* _Requirement_: Please reproduce the data exactly, excluding any pictures it contains.

[Saved data entries]
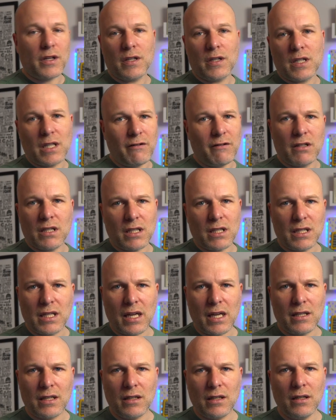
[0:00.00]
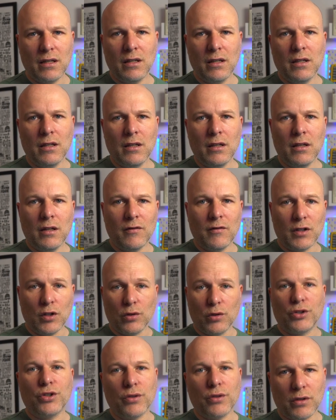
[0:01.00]
serious contender for your
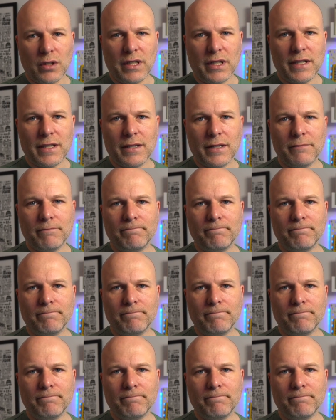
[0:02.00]
shortlist.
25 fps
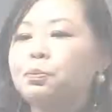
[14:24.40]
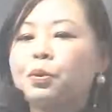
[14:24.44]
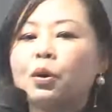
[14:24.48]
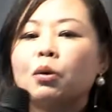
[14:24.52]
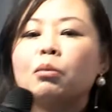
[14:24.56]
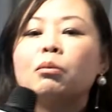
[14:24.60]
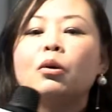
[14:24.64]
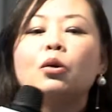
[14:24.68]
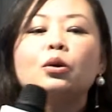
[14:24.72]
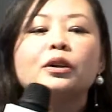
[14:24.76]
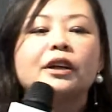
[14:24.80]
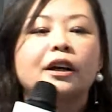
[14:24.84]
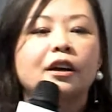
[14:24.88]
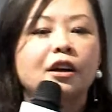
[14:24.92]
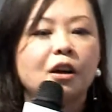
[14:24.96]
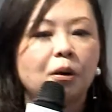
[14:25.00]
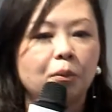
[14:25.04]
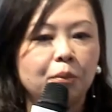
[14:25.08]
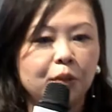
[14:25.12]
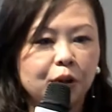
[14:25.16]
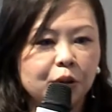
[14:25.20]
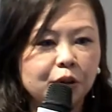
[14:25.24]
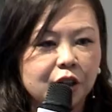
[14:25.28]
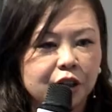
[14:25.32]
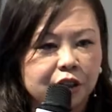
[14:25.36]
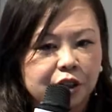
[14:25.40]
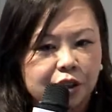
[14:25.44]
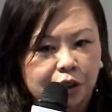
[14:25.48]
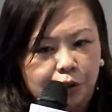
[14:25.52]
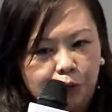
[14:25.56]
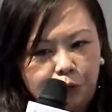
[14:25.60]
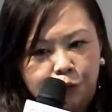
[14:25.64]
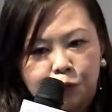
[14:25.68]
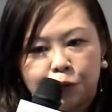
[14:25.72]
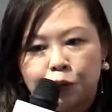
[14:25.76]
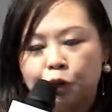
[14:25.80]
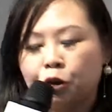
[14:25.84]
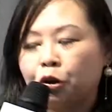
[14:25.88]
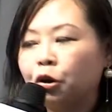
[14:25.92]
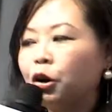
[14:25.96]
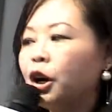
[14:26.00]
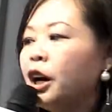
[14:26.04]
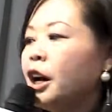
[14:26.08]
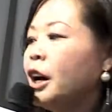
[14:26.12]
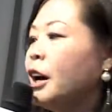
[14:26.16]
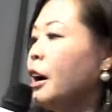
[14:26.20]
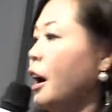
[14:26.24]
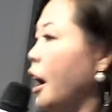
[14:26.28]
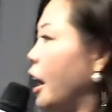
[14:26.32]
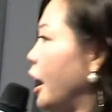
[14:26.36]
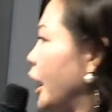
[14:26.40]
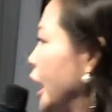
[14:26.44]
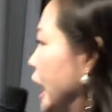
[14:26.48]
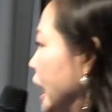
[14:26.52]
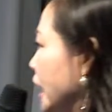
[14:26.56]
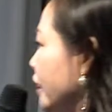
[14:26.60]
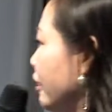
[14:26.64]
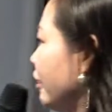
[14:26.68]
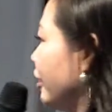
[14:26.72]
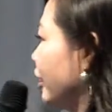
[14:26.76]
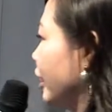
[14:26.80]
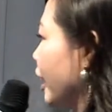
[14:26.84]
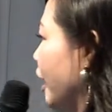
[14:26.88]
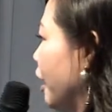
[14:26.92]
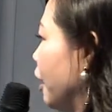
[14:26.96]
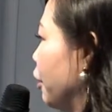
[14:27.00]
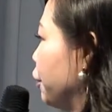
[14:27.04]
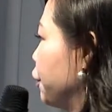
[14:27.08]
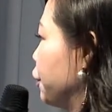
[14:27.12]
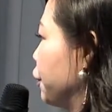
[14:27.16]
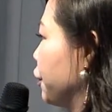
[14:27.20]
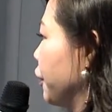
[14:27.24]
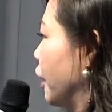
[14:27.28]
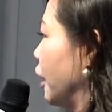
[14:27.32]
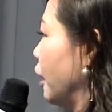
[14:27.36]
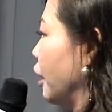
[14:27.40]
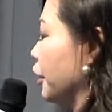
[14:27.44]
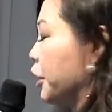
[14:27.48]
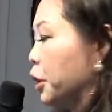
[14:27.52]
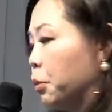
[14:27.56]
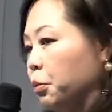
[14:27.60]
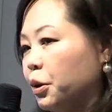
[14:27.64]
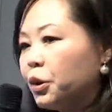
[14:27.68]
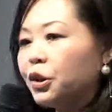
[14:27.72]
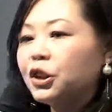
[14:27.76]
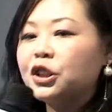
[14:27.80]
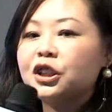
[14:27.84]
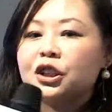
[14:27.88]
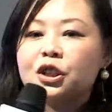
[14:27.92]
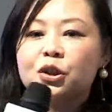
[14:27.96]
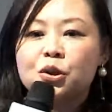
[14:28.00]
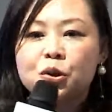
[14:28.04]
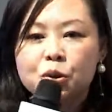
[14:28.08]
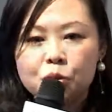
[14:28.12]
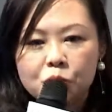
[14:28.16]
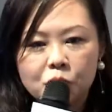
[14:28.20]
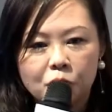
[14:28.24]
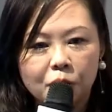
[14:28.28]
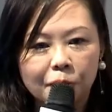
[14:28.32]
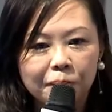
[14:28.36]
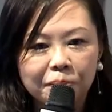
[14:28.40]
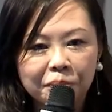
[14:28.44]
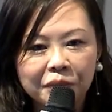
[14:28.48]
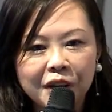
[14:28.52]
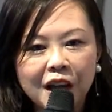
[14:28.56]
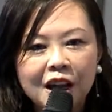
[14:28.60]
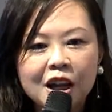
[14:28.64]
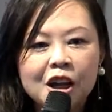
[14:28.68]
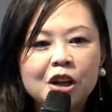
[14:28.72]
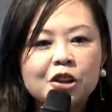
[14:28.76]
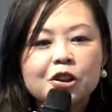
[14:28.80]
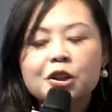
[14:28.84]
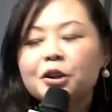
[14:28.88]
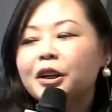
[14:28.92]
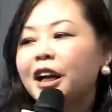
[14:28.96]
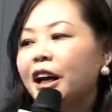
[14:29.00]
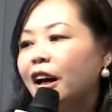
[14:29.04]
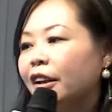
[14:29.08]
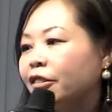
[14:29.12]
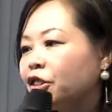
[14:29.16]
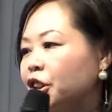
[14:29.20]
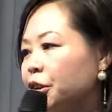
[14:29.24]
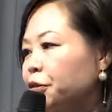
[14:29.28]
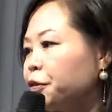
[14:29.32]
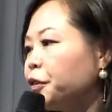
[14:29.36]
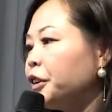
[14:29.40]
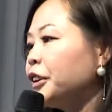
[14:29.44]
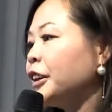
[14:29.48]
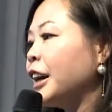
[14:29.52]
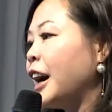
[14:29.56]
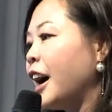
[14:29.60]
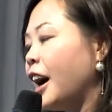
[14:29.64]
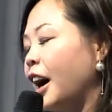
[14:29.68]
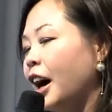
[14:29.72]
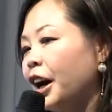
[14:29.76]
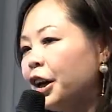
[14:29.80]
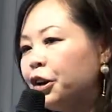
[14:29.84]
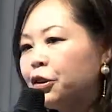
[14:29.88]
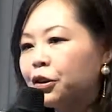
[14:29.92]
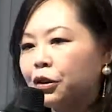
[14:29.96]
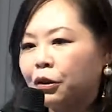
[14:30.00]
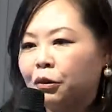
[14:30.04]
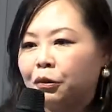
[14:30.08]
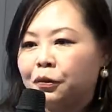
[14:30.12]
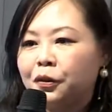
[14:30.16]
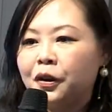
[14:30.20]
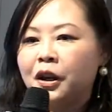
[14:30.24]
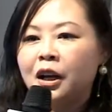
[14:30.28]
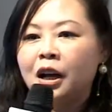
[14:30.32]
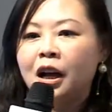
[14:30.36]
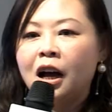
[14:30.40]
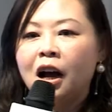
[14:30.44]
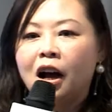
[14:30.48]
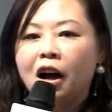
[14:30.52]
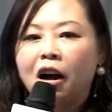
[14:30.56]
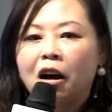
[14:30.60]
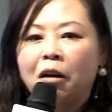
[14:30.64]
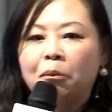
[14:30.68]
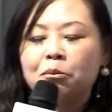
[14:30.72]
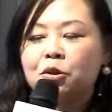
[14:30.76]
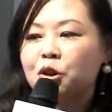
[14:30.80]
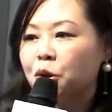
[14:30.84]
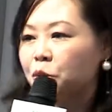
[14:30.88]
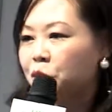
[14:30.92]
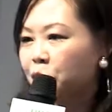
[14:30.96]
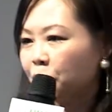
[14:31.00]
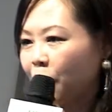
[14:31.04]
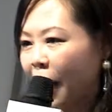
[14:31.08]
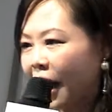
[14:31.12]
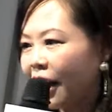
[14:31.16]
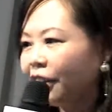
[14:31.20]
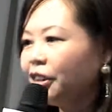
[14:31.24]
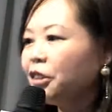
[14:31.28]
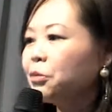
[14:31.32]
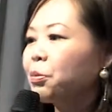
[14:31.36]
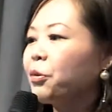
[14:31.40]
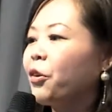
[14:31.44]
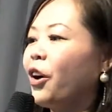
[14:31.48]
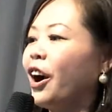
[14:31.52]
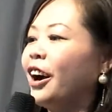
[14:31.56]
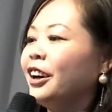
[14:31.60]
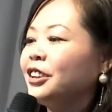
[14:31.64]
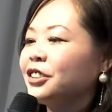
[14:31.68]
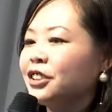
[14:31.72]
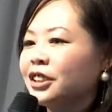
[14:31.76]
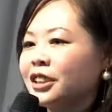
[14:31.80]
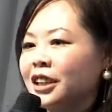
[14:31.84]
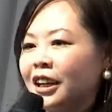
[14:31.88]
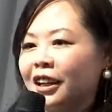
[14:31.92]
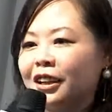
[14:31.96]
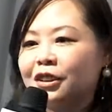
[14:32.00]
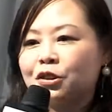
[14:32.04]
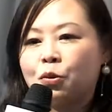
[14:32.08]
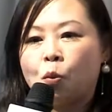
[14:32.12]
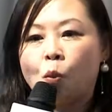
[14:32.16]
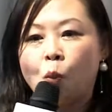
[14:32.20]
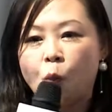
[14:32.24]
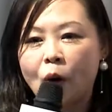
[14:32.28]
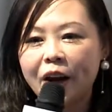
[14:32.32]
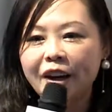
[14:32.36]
promote their community through in-depth community tour. So there are different kind of social enterprise that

* _Answer for the task_:
[0:00.00]
[0:01.00]
serious contender for your
[0:02.00]
shortlist.
25 fps
[14:24.40]
[14:24.44]
[14:24.48]
[14:24.52]
[14:24.56]
[14:24.60]
[14:24.64]
[14:24.68]
[14:24.72]
[14:24.76]
[14:24.80]
[14:24.84]
[14:24.88]
[14:24.92]
[14:24.96]
[14:25.00]
[14:25.04]
[14:25.08]
[14:25.12]
[14:25.16]
[14:25.20]
[14:25.24]
[14:25.28]
[14:25.32]
[14:25.36]
[14:25.40]
[14:25.44]
[14:25.48]
[14:25.52]
[14:25.56]
[14:25.60]
[14:25.64]
[14:25.68]
[14:25.72]
[14:25.76]
[14:25.80]
[14:25.84]
[14:25.88]
[14:25.92]
[14:25.96]
[14:26.00]
[14:26.04]
[14:26.08]
[14:26.12]
[14:26.16]
[14:26.20]
[14:26.24]
[14:26.28]
[14:26.32]
[14:26.36]
[14:26.40]
[14:26.44]
[14:26.48]
[14:26.52]
[14:26.56]
[14:26.60]
[14:26.64]
[14:26.68]
[14:26.72]
[14:26.76]
[14:26.80]
[14:26.84]
[14:26.88]
[14:26.92]
[14:26.96]
[14:27.00]
[14:27.04]
[14:27.08]
[14:27.12]
[14:27.16]
[14:27.20]
[14:27.24]
[14:27.28]
[14:27.32]
[14:27.36]
[14:27.40]
[14:27.44]
[14:27.48]
[14:27.52]
[14:27.56]
[14:27.60]
[14:27.64]
[14:27.68]
[14:27.72]
[14:27.76]
[14:27.80]
[14:27.84]
[14:27.88]
[14:27.92]
[14:27.96]
[14:28.00]
[14:28.04]
[14:28.08]
[14:28.12]
[14:28.16]
[14:28.20]
[14:28.24]
[14:28.28]
[14:28.32]
[14:28.36]
[14:28.40]
[14:28.44]
[14:28.48]
[14:28.52]
[14:28.56]
[14:28.60]
[14:28.64]
[14:28.68]
[14:28.72]
[14:28.76]
[14:28.80]
[14:28.84]
[14:28.88]
[14:28.92]
[14:28.96]
[14:29.00]
[14:29.04]
[14:29.08]
[14:29.12]
[14:29.16]
[14:29.20]
[14:29.24]
[14:29.28]
[14:29.32]
[14:29.36]
[14:29.40]
[14:29.44]
[14:29.48]
[14:29.52]
[14:29.56]
[14:29.60]
[14:29.64]
[14:29.68]
[14:29.72]
[14:29.76]
[14:29.80]
[14:29.84]
[14:29.88]
[14:29.92]
[14:29.96]
[14:30.00]
[14:30.04]
[14:30.08]
[14:30.12]
[14:30.16]
[14:30.20]
[14:30.24]
[14:30.28]
[14:30.32]
[14:30.36]
[14:30.40]
[14:30.44]
[14:30.48]
[14:30.52]
[14:30.56]
[14:30.60]
[14:30.64]
[14:30.68]
[14:30.72]
[14:30.76]
[14:30.80]
[14:30.84]
[14:30.88]
[14:30.92]
[14:30.96]
[14:31.00]
[14:31.04]
[14:31.08]
[14:31.12]
[14:31.16]
[14:31.20]
[14:31.24]
[14:31.28]
[14:31.32]
[14:31.36]
[14:31.40]
[14:31.44]
[14:31.48]
[14:31.52]
[14:31.56]
[14:31.60]
[14:31.64]
[14:31.68]
[14:31.72]
[14:31.76]
[14:31.80]
[14:31.84]
[14:31.88]
[14:31.92]
[14:31.96]
[14:32.00]
[14:32.04]
[14:32.08]
[14:32.12]
[14:32.16]
[14:32.20]
[14:32.24]
[14:32.28]
[14:32.32]
[14:32.36]
promote their community through in-depth community tour. So there are different kind of social enterprise that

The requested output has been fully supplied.